What the task asks: Return, word for word, every line starting at the line with "[00:00:02.00 to 00:00:03.00]" and ending at the final line of the entries; skip the pictures.

▼

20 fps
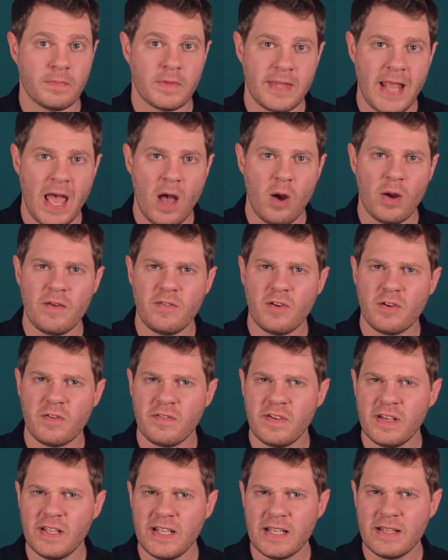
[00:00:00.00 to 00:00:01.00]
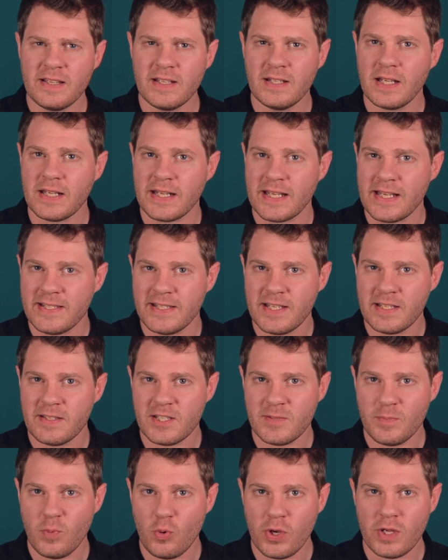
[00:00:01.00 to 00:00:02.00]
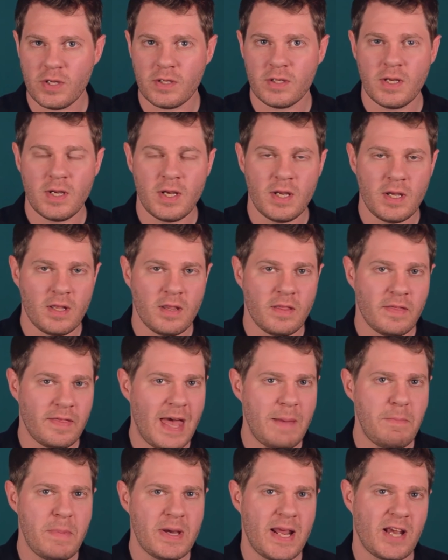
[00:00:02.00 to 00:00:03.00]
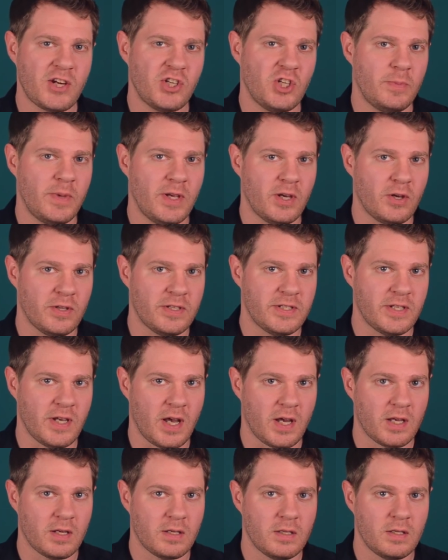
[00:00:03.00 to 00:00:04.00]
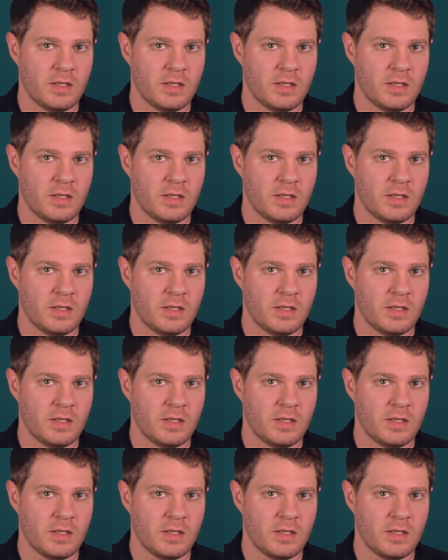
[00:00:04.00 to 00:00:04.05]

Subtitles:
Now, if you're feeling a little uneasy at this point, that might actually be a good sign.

▲

Response area:
[00:00:02.00 to 00:00:03.00]
[00:00:03.00 to 00:00:04.00]
[00:00:04.00 to 00:00:04.05]

Subtitles:
Now, if you're feeling a little uneasy at this point, that might actually be a good sign.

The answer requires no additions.